Only the lines with the string "Transcript" are needed; return each of them from the entries below.

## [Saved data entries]

:::::

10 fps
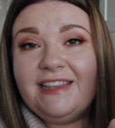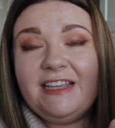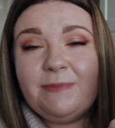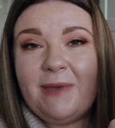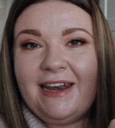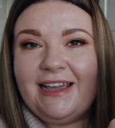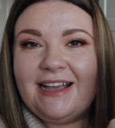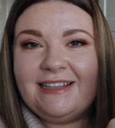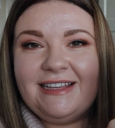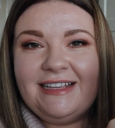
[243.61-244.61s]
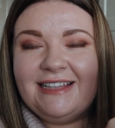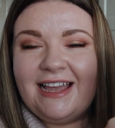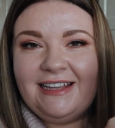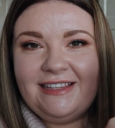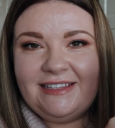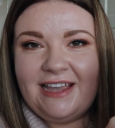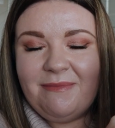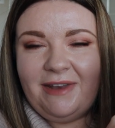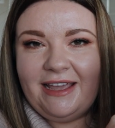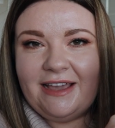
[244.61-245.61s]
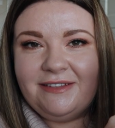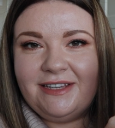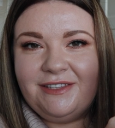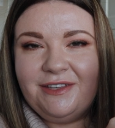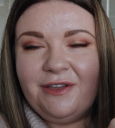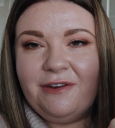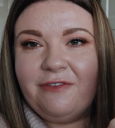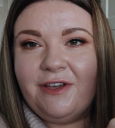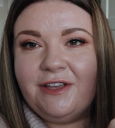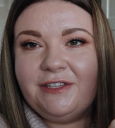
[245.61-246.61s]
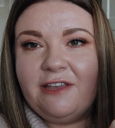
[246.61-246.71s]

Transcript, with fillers: This palette has exactly the same layout as the Universe:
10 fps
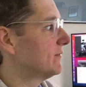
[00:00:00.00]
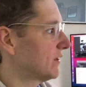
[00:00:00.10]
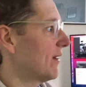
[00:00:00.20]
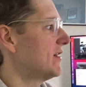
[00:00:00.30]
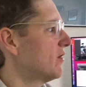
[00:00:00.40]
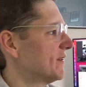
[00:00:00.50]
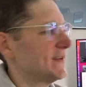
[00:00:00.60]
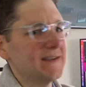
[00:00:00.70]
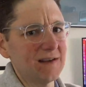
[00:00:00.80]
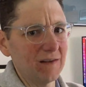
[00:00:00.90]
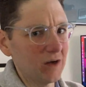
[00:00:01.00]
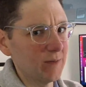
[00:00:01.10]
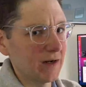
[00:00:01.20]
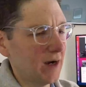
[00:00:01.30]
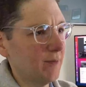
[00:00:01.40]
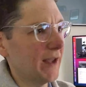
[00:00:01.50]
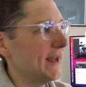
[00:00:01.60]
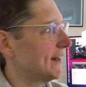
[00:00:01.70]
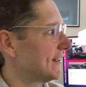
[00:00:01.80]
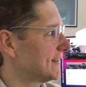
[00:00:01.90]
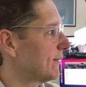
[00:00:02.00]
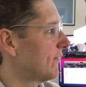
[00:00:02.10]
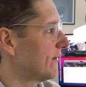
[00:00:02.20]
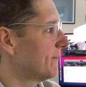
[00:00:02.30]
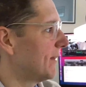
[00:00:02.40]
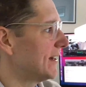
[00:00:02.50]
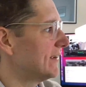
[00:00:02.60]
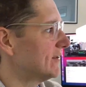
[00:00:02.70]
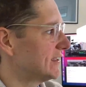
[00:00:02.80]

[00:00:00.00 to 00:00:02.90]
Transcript: so I know this is a little bit complicated, and some of it might even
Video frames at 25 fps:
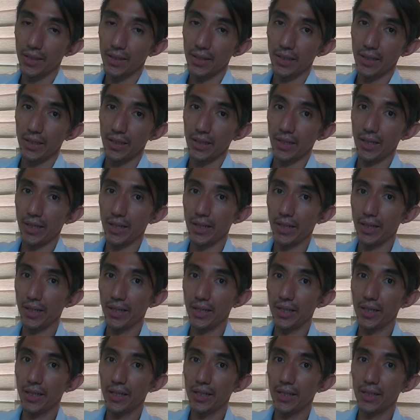
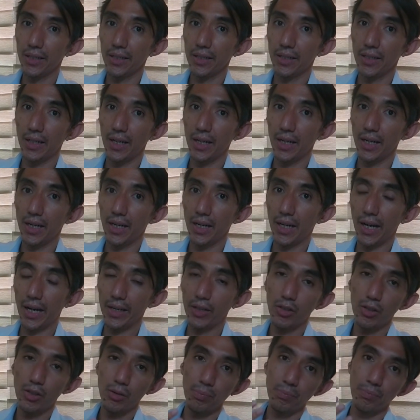And I
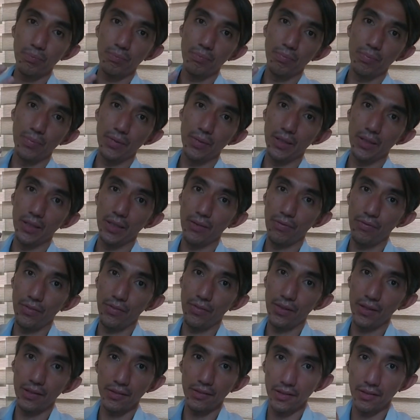hope if
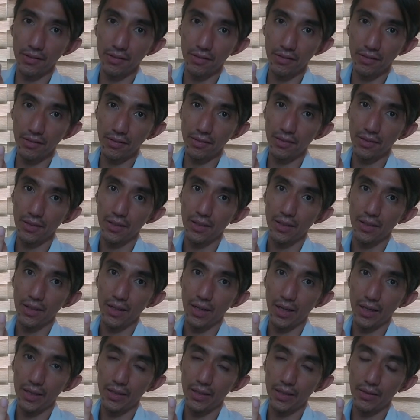this is
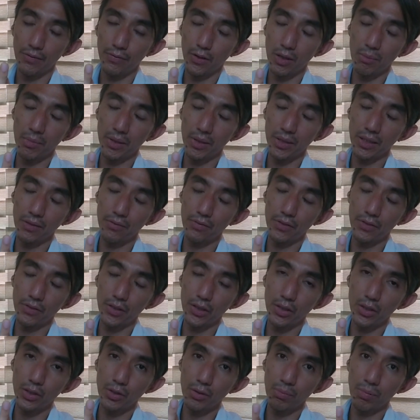informative to
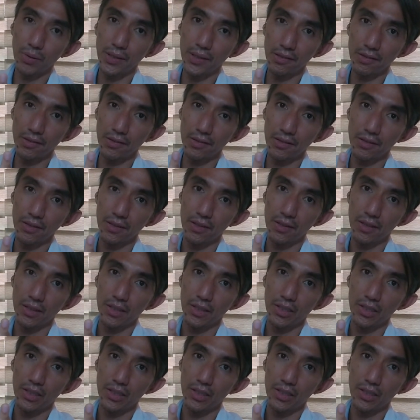you, please
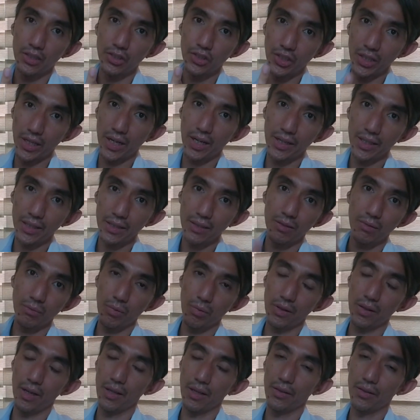share it with
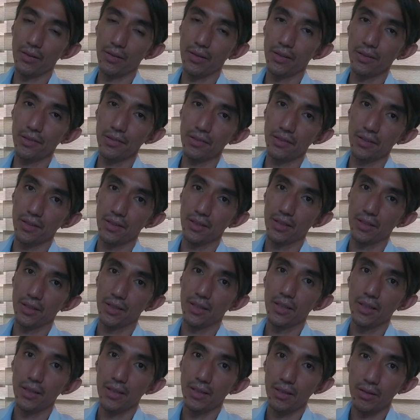others.
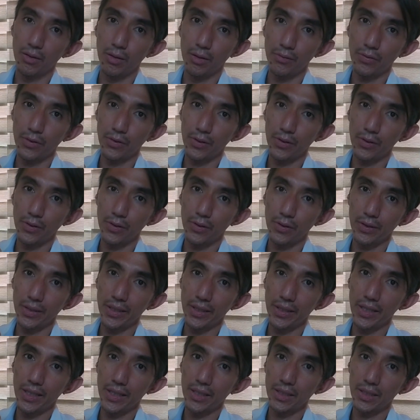Don't forget
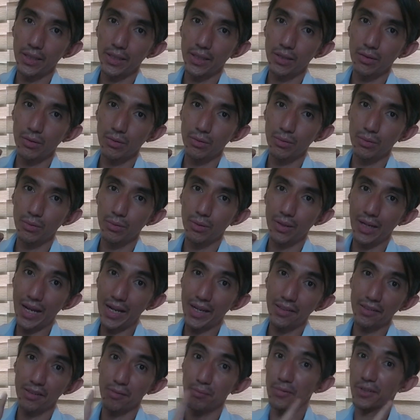to like,
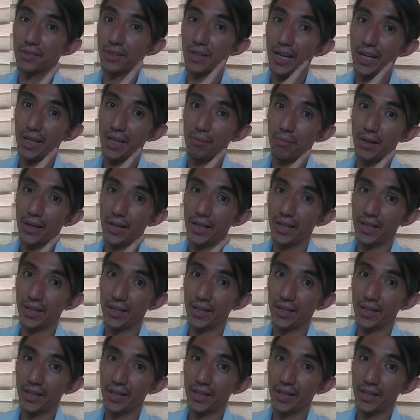subscribe, and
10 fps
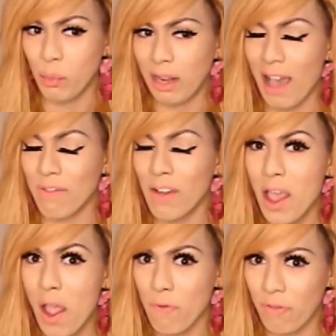we will have
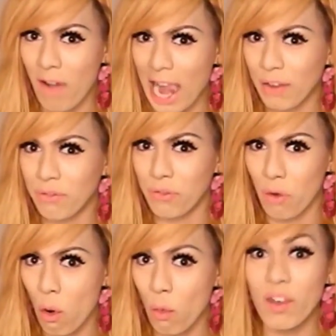5
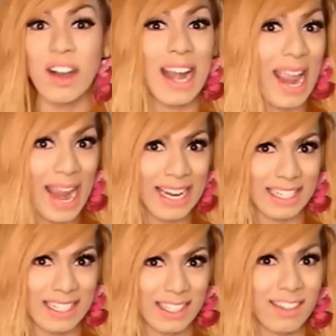over
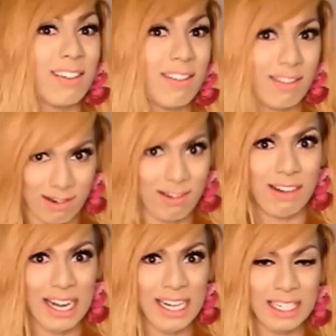8.
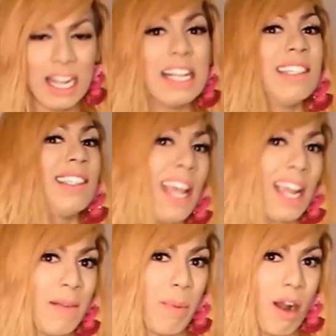Alright?
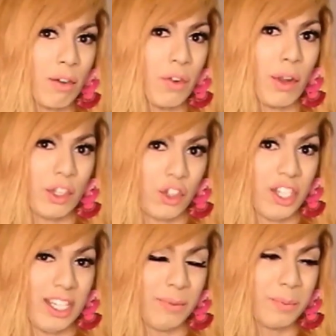Second part of the
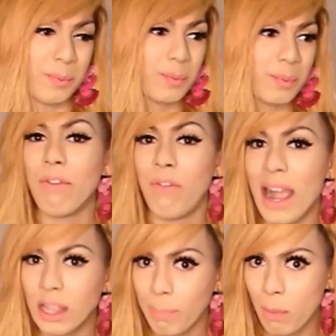question.
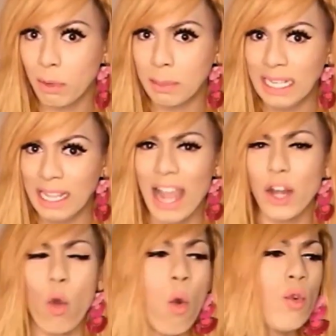Find the probability
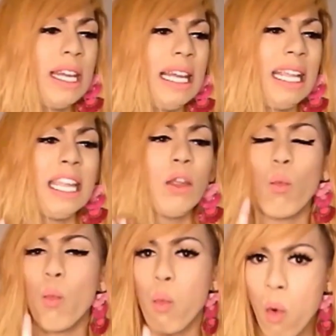that only
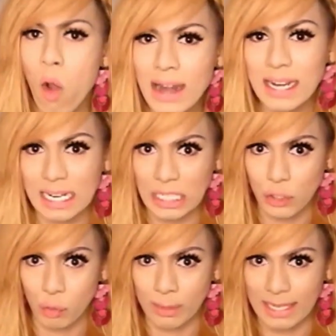one
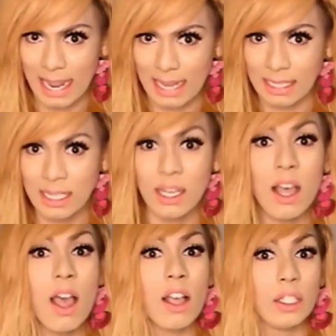is chosen as a
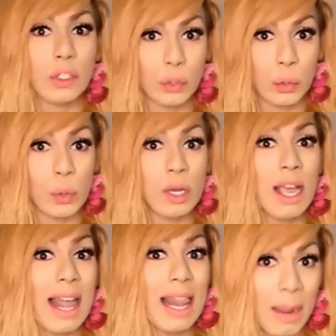
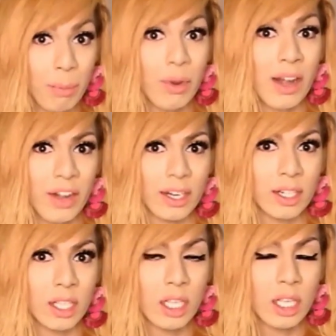school librarian.
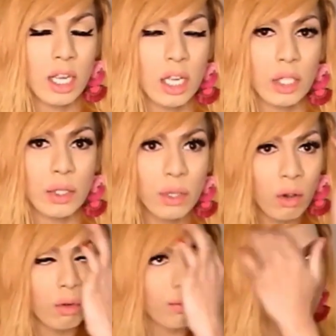
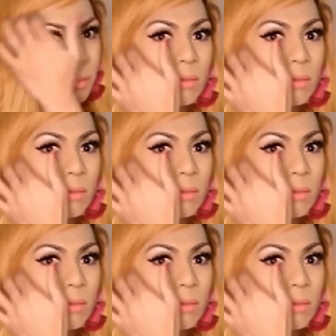So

:::::

## [Answer below]
Transcript, with fillers: This palette has exactly the same layout as the Universe:
Transcript: so I know this is a little bit complicated, and some of it might even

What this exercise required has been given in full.